Let's consider your example, for comparison:
impl<'a> MyStruct<'a> {
fn new(arg : &'a i32) -> MyStruct<'a> {
let initial = vec![Box::new(1), Box::new(2)];
let mystruct = MyStruct { v : initial, p : &arg };
mystruct.update();
mystruct
}
}
Here we have a lifetime parameter, 'a, which is supplied by the caller of the function. For example, the caller could call this function with a static reference:
static X: i32 = 12345;
MyStruct::new(&X); // here &X has static lifetime
However, when update() method is invoked, mystruct lifetime is bounded by the block it is called in:
{
let initial = vec![Box::new(1), Box::new(2)];
let mystruct = MyStruct { v : initial, p : &arg }; // +
// |
mystruct.update(); // |
// |
mystruct // |
}
Naturally, the borrow checker can't prove that this lifetime is the same as the lifetime provided by the caller (and for any possible "external" lifetime it is indeed impossible for them to match), so it throws an error.

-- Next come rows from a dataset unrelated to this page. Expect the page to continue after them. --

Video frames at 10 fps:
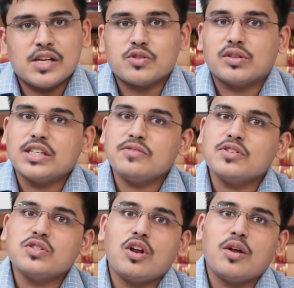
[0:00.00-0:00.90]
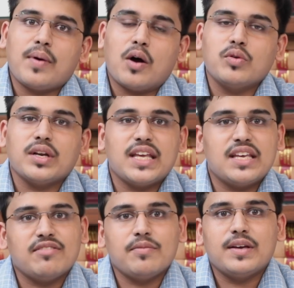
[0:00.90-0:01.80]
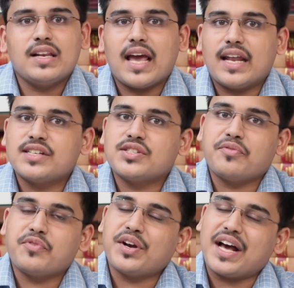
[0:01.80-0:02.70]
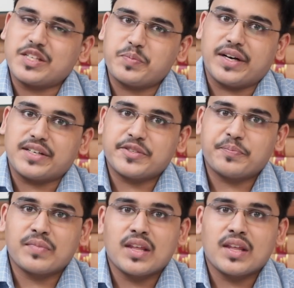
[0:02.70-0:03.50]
So this was all about E-way bill and its different aspects.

When update is defined like this:
fn update(&mut self) { ... }
// or, equivalently
fn update<'b>(&'b mut self) where 'a: 'b { ... }
then when you call it, it is no longer required that the value you call this method on must live exactly as long as 'a - it is sufficient for it to live for any lifetime which is smaller than or equal to 'a - and the lifetime inside the function perfectly matches these requirements. Thus you can call such method on your value, and the compiler won't complain.

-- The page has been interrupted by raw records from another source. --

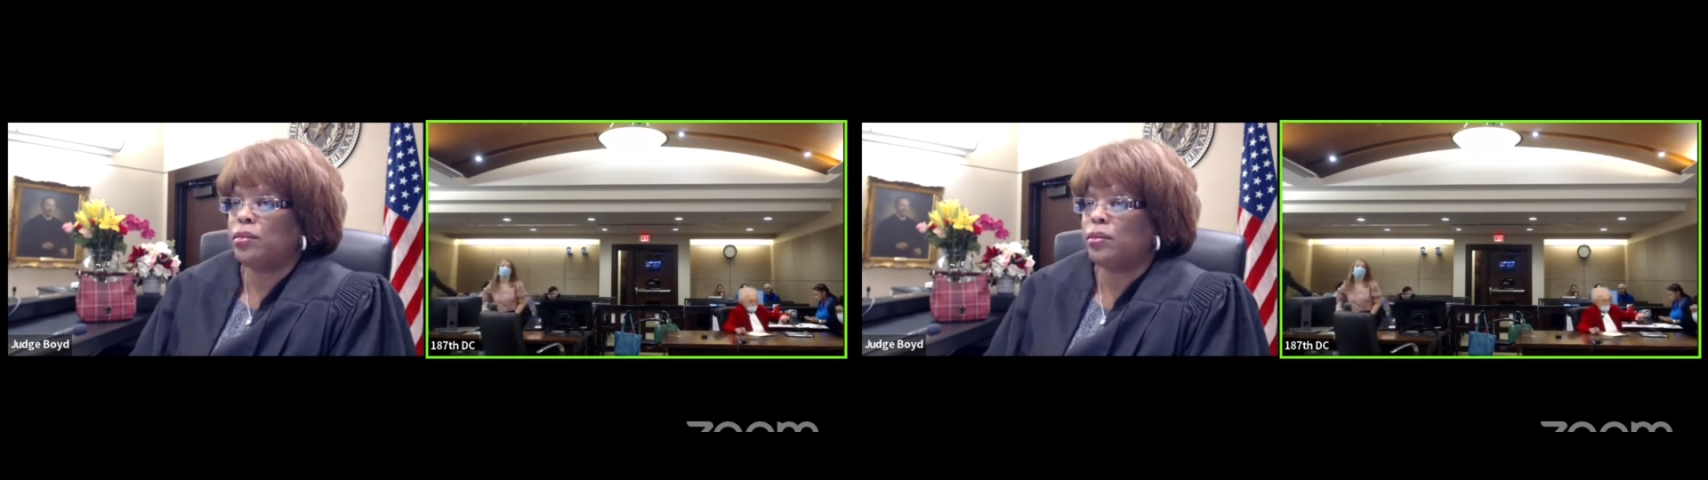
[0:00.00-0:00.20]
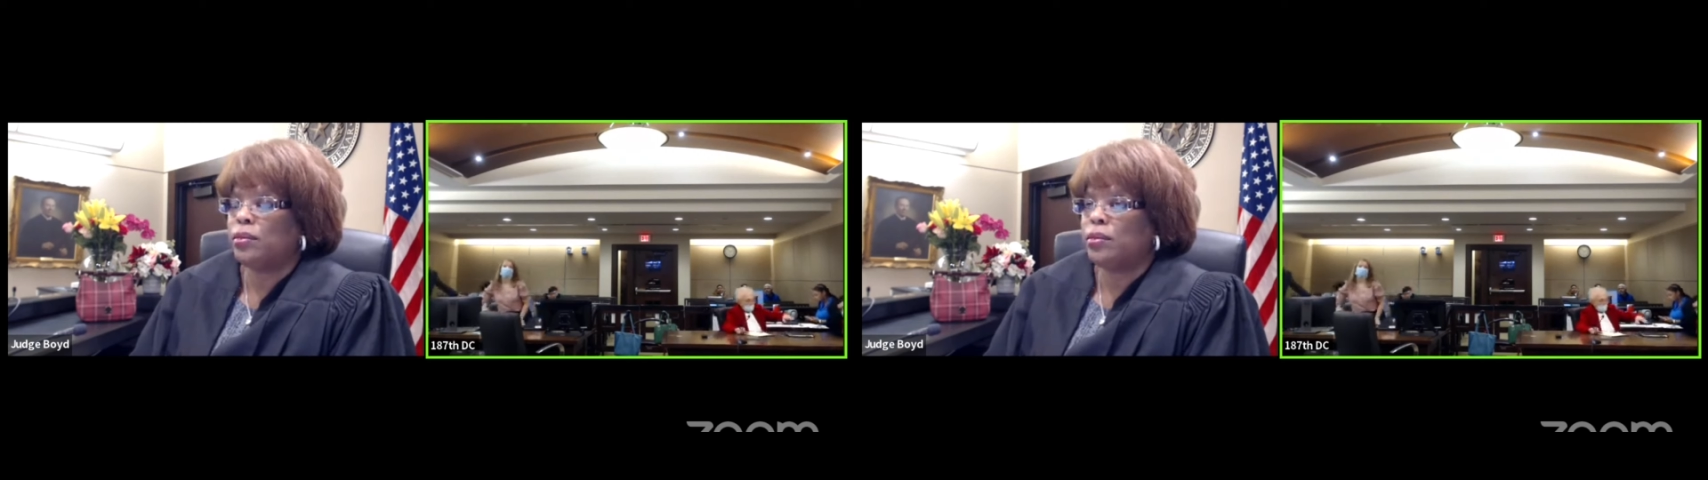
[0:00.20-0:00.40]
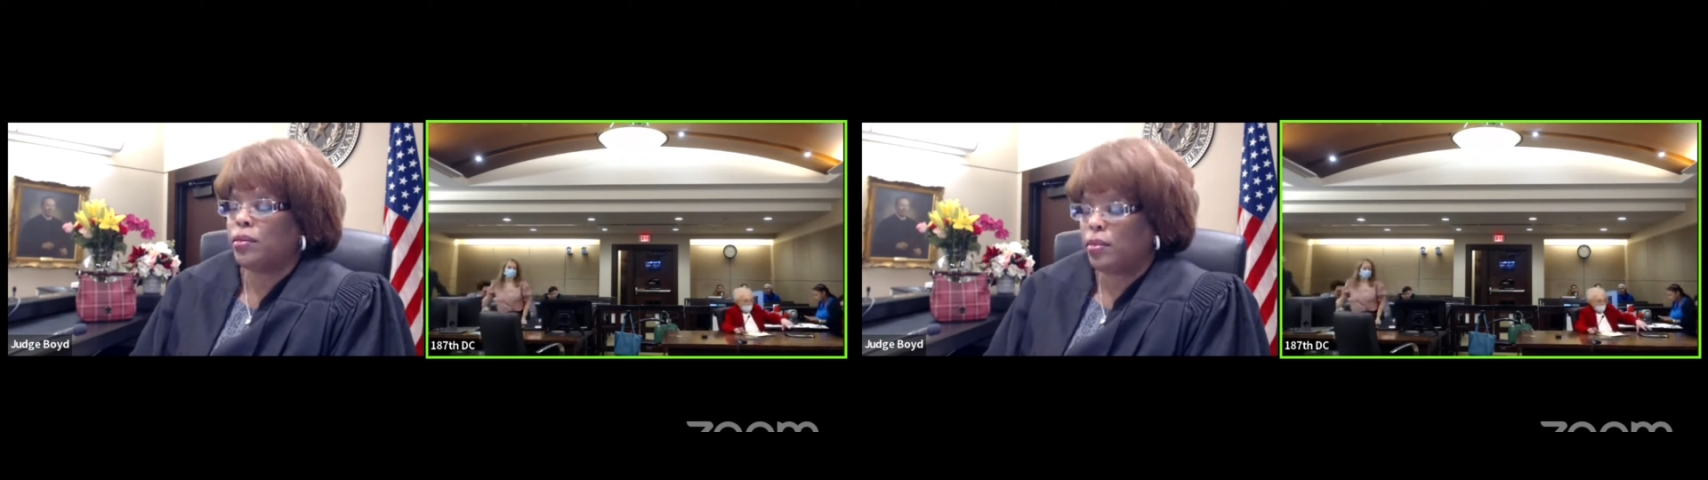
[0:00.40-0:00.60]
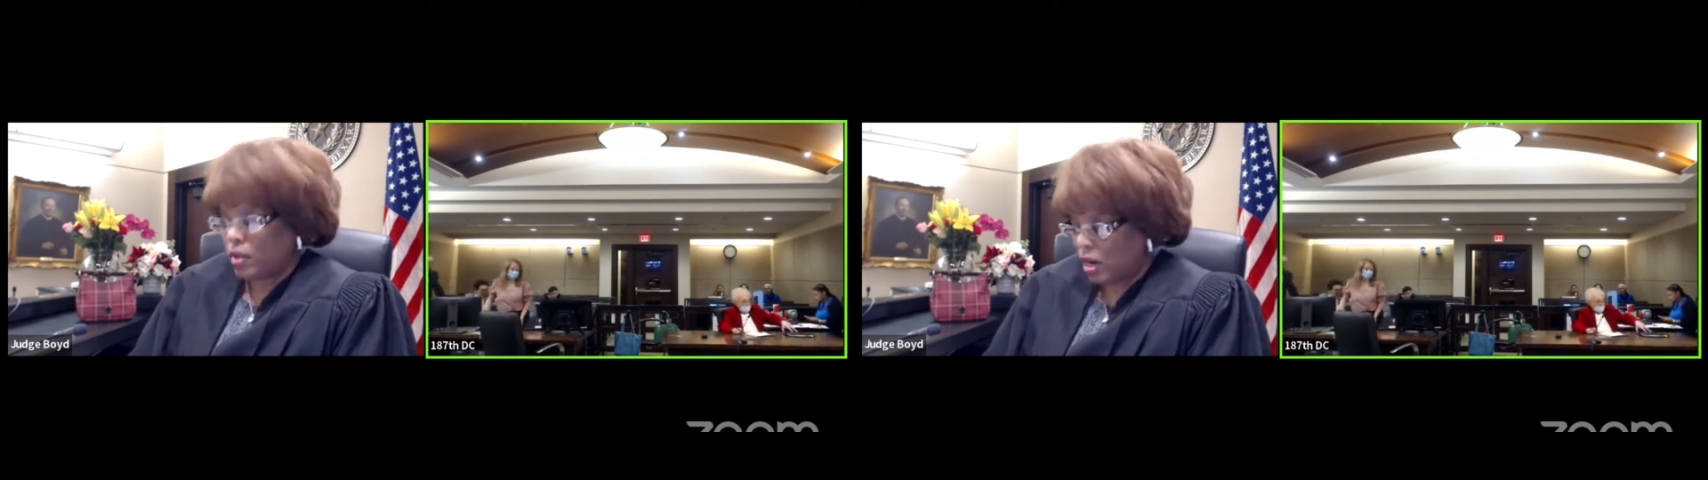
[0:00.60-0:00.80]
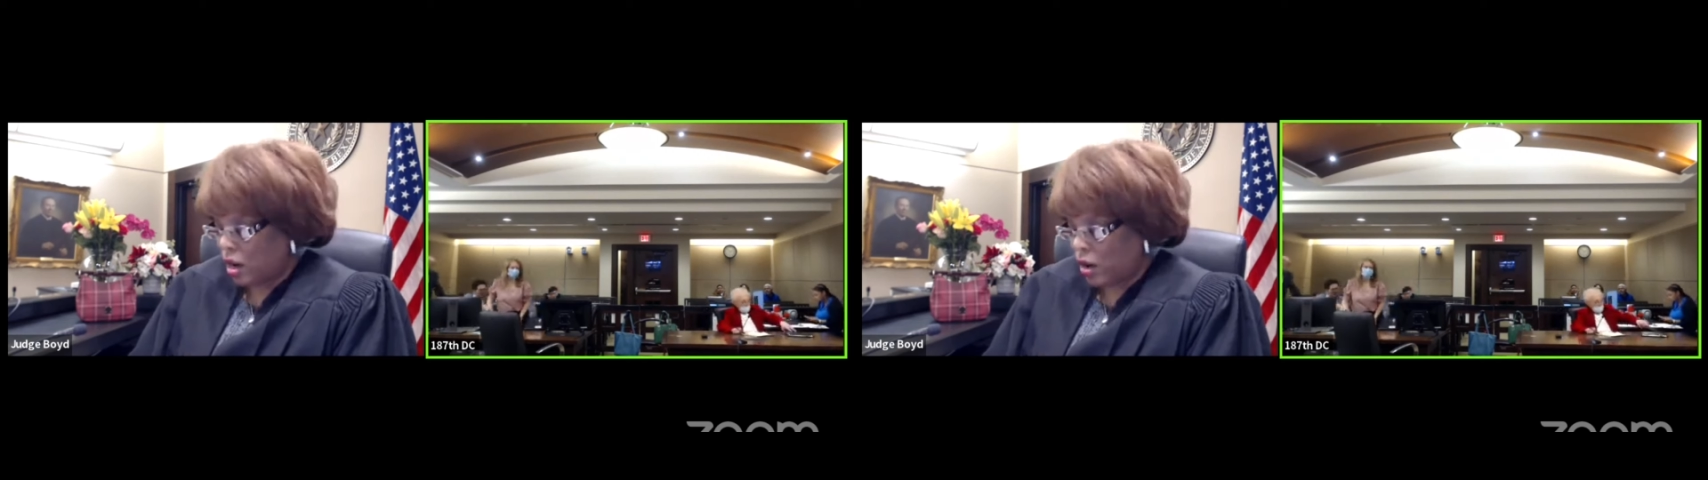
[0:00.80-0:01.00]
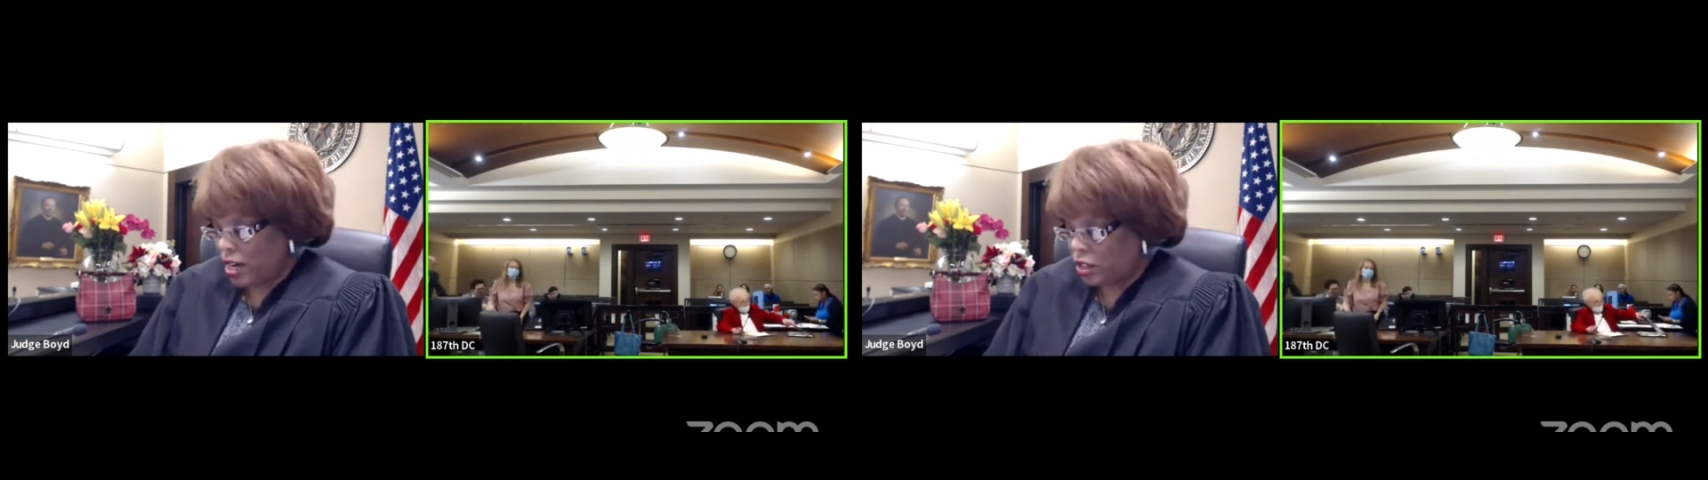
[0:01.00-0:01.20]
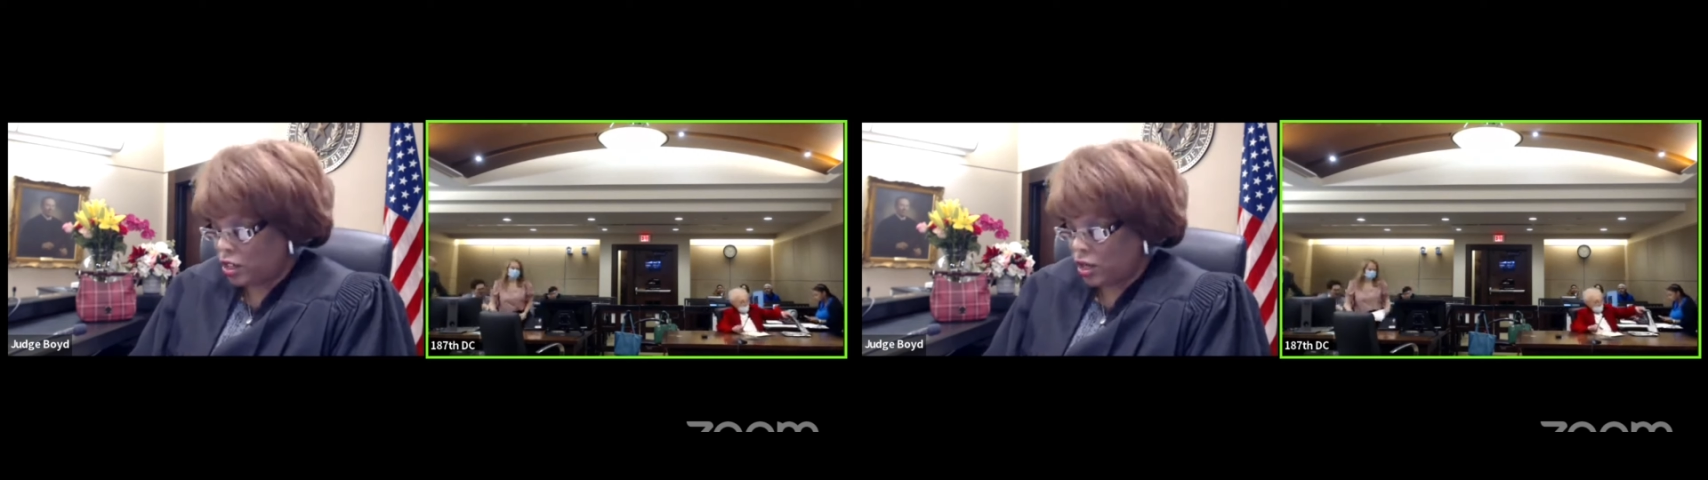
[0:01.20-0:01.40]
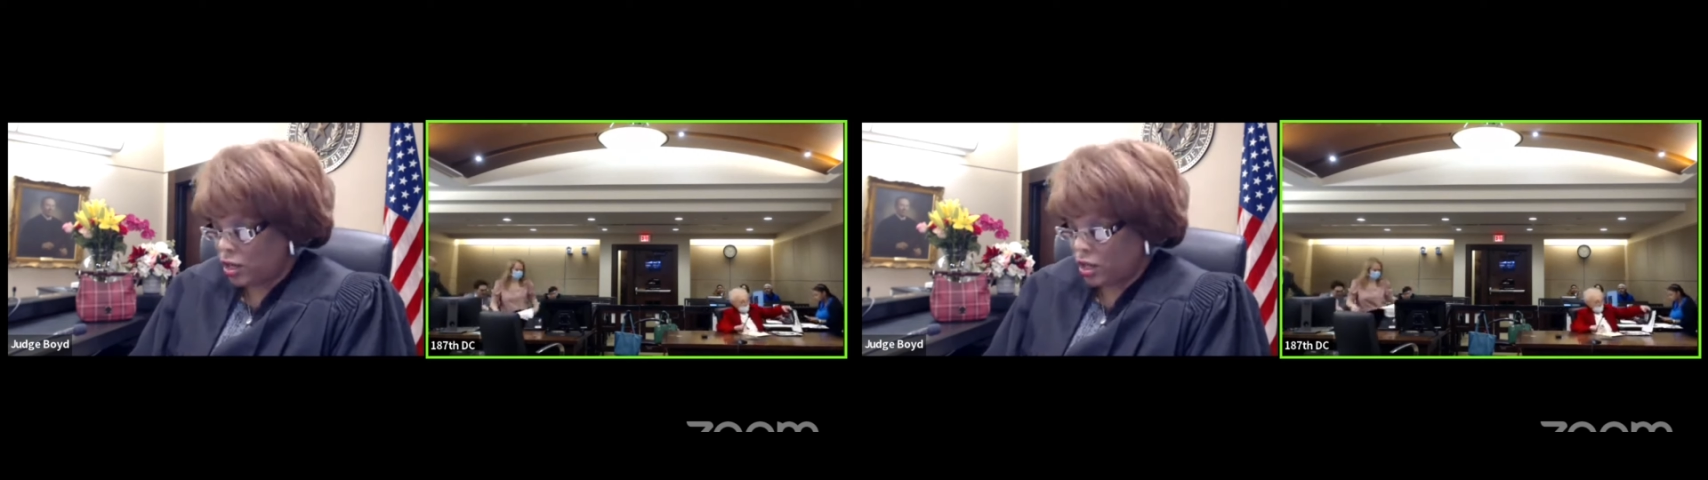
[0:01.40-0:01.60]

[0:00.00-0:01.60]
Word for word: Yes. All right.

Additionally (as noticed in the comments) the following line is indeed invalid and there is no way around it:
self.p = &self.v.last().unwrap();
The borrow check fails here because you're trying to store a reference with lifetime of the structure into the structure itself. In general this can't be done because it has nasty soundness issues. For example, suppose you were indeed able to store this reference into the structure. But now you can't mutate Vec<Box<i32>> in the structure because it may destroy an element which the previously stored references points at, making the code memory unsafe.
It is impossible to check for such things statically, and so it is disallowed on the borrow checking level. In fact, it is just a nice consequence of general borrow checking rules.